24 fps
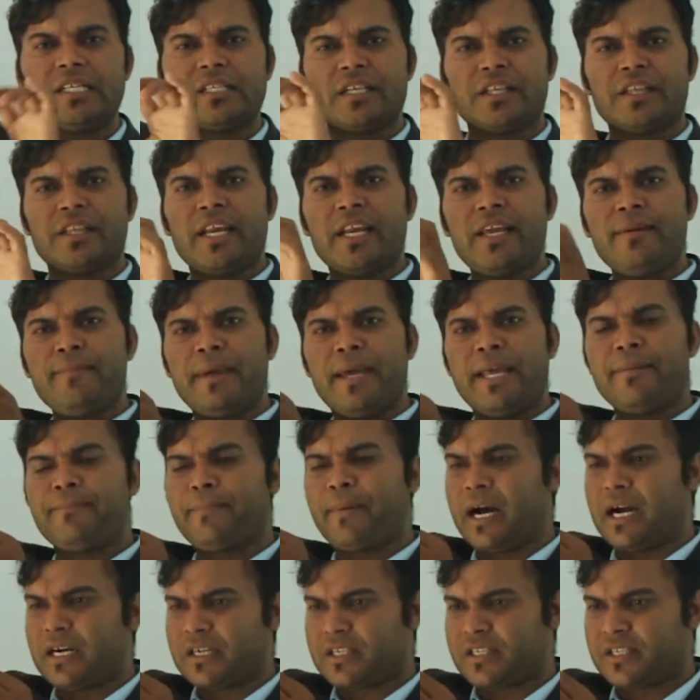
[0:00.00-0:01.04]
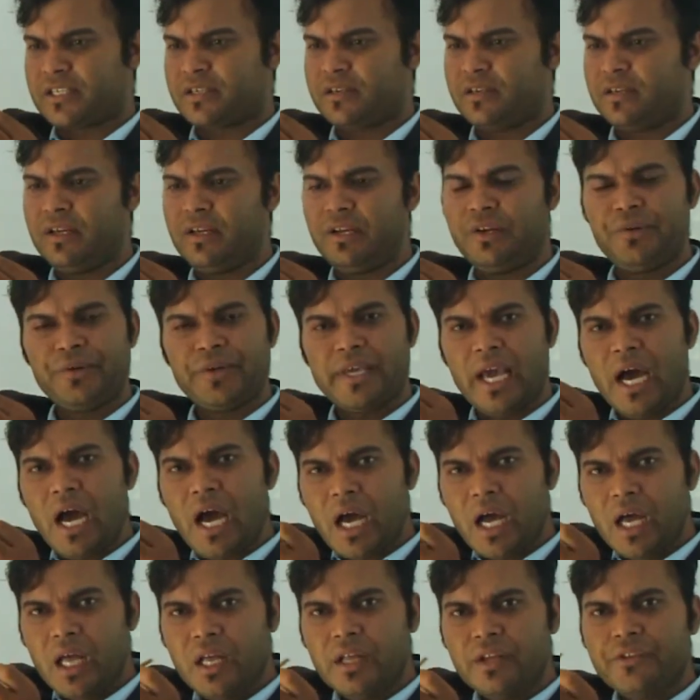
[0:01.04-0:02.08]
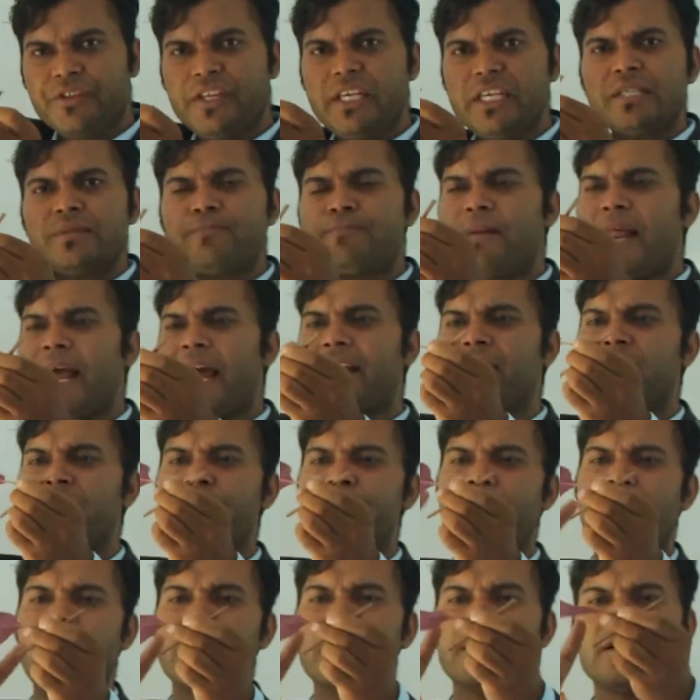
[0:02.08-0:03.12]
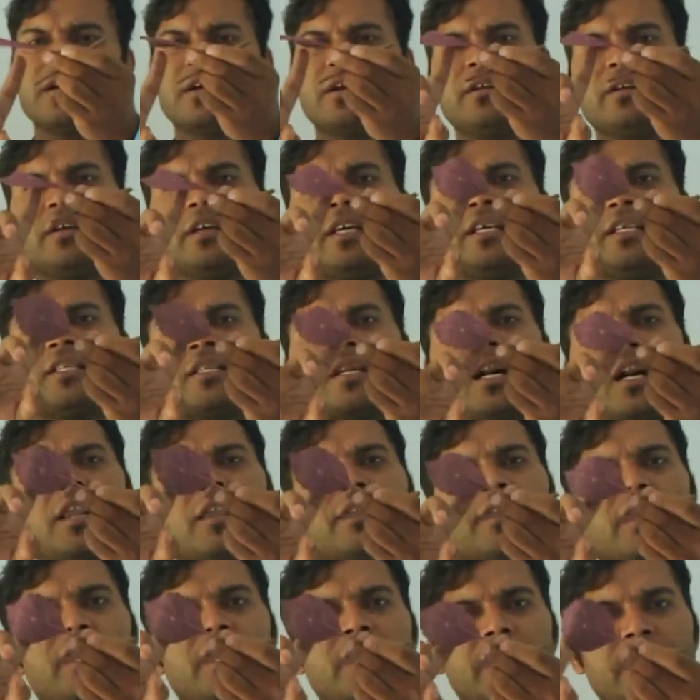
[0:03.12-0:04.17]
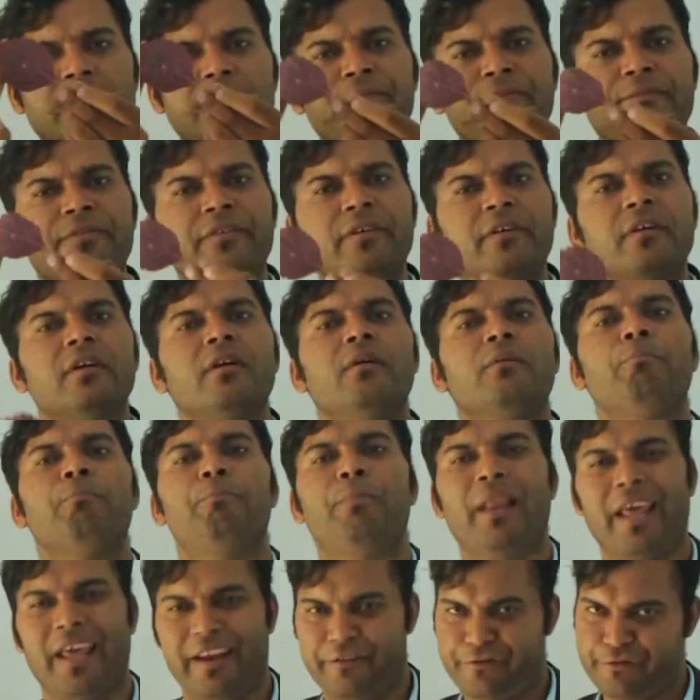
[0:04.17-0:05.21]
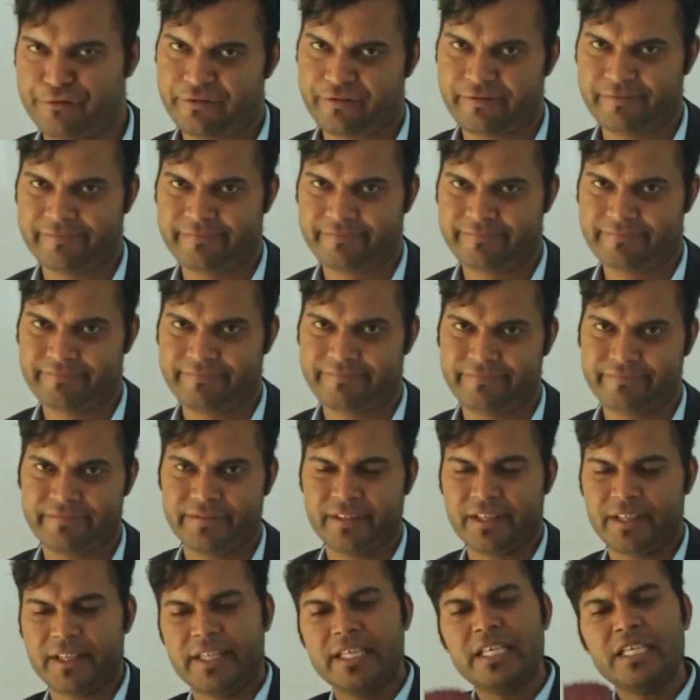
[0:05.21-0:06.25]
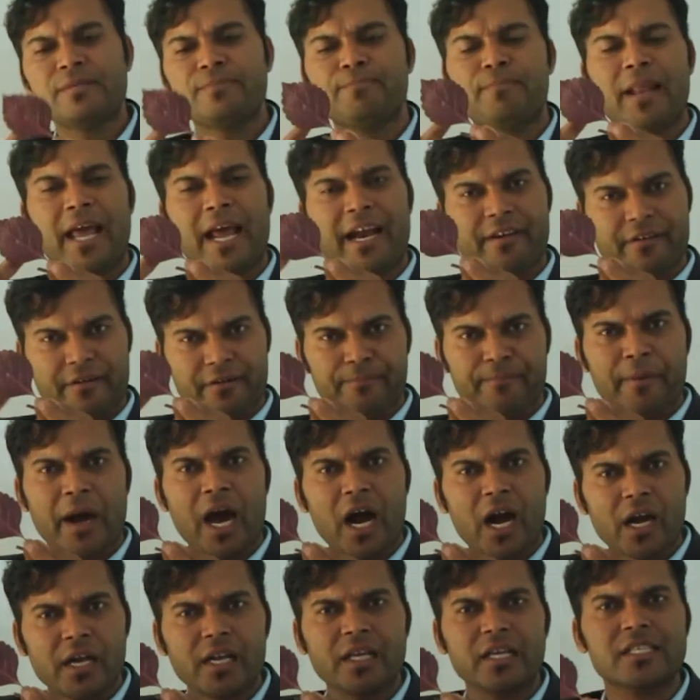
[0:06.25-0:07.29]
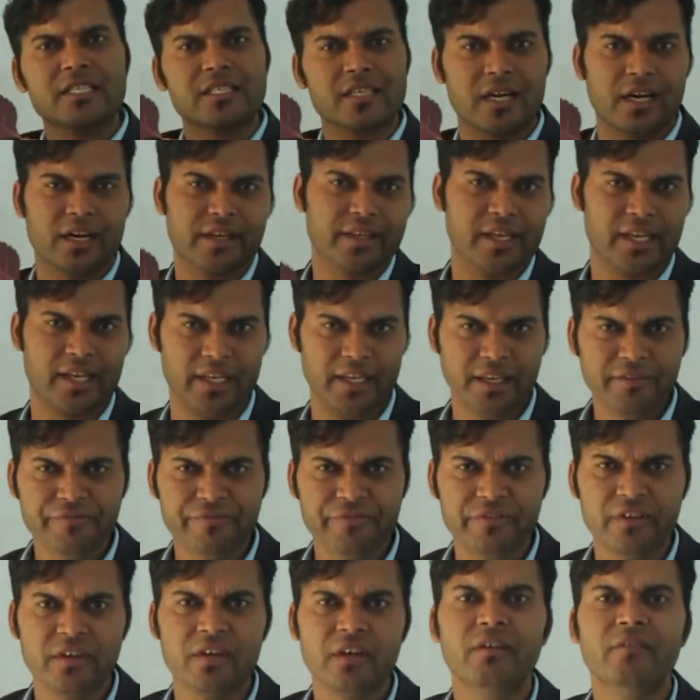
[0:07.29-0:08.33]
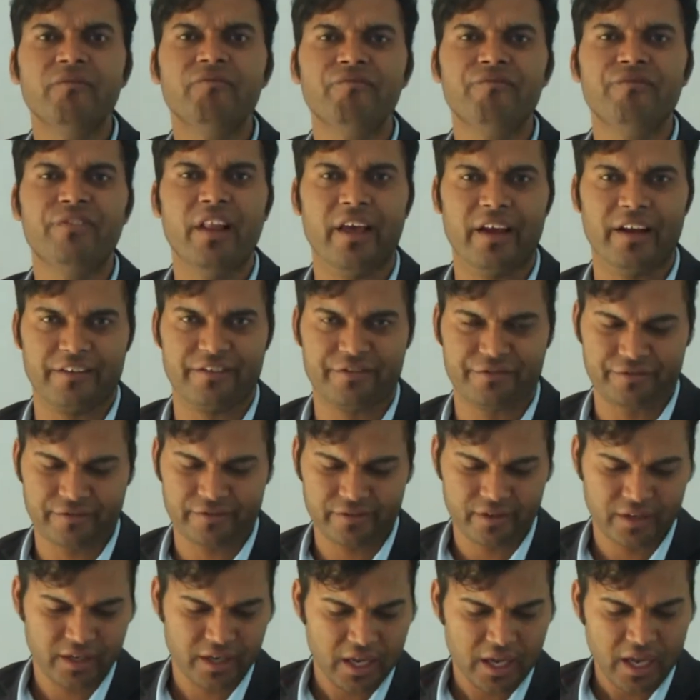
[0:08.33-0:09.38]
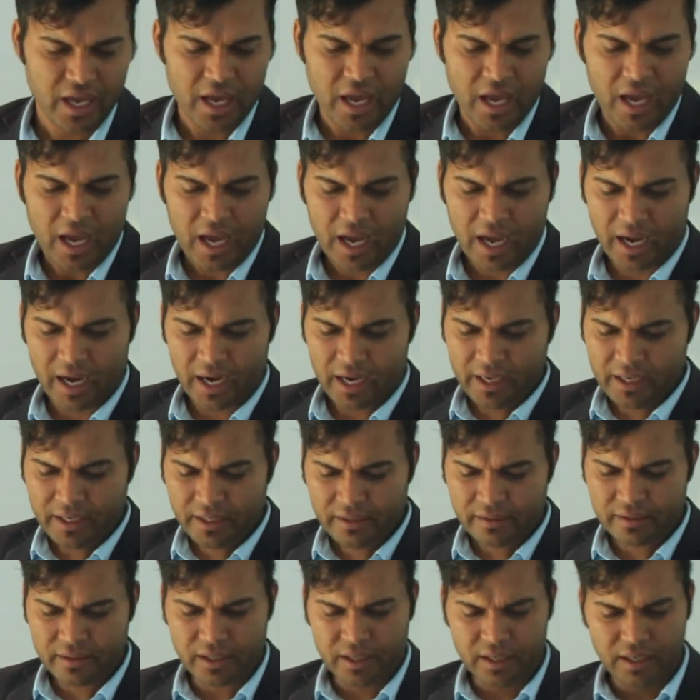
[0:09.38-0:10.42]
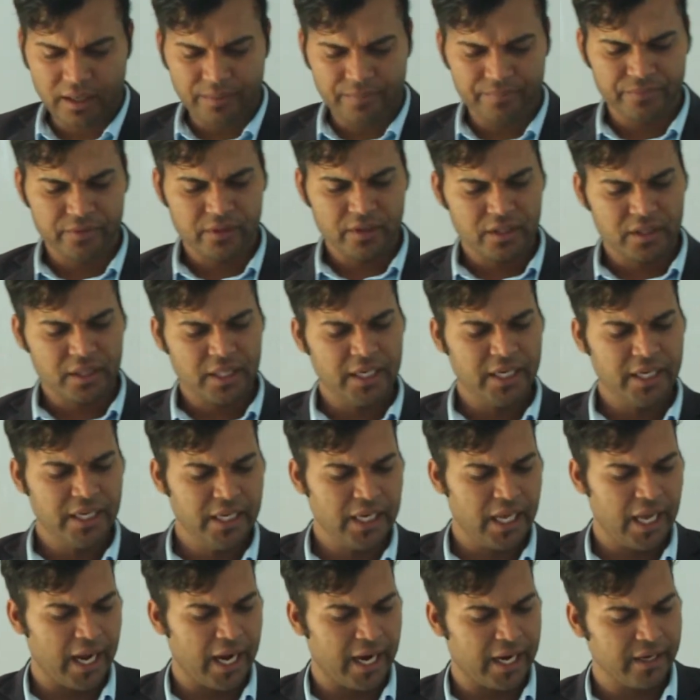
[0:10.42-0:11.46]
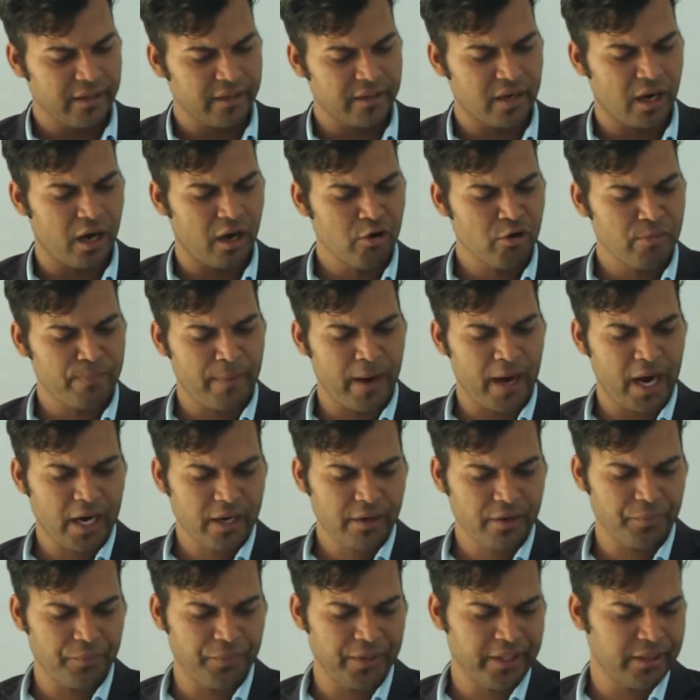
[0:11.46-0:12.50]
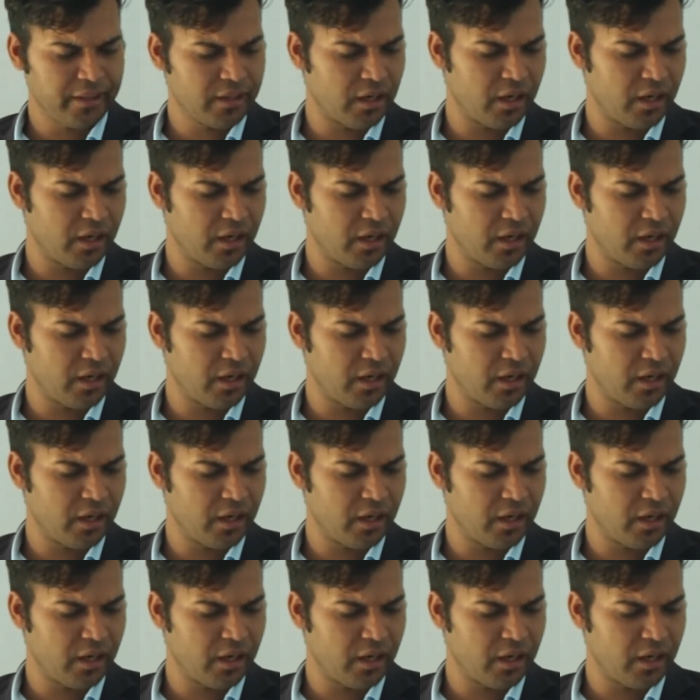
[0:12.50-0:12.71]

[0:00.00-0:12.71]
the three main parts. Look here. This flatter part is called the leaf blade. This flatter part is called the leaf blade, and the thin and the round part with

☆ ☆ ☆ ☆ ☆ ☆ ☆

Task prompt: Using the records above, return word for word the lines that begin at the one containing "[0:01.04-0:02.08]" and end at the one containing "[0:12.50-0:12.71]", both of them included and no pictures.

Exercise result:
[0:01.04-0:02.08]
[0:02.08-0:03.12]
[0:03.12-0:04.17]
[0:04.17-0:05.21]
[0:05.21-0:06.25]
[0:06.25-0:07.29]
[0:07.29-0:08.33]
[0:08.33-0:09.38]
[0:09.38-0:10.42]
[0:10.42-0:11.46]
[0:11.46-0:12.50]
[0:12.50-0:12.71]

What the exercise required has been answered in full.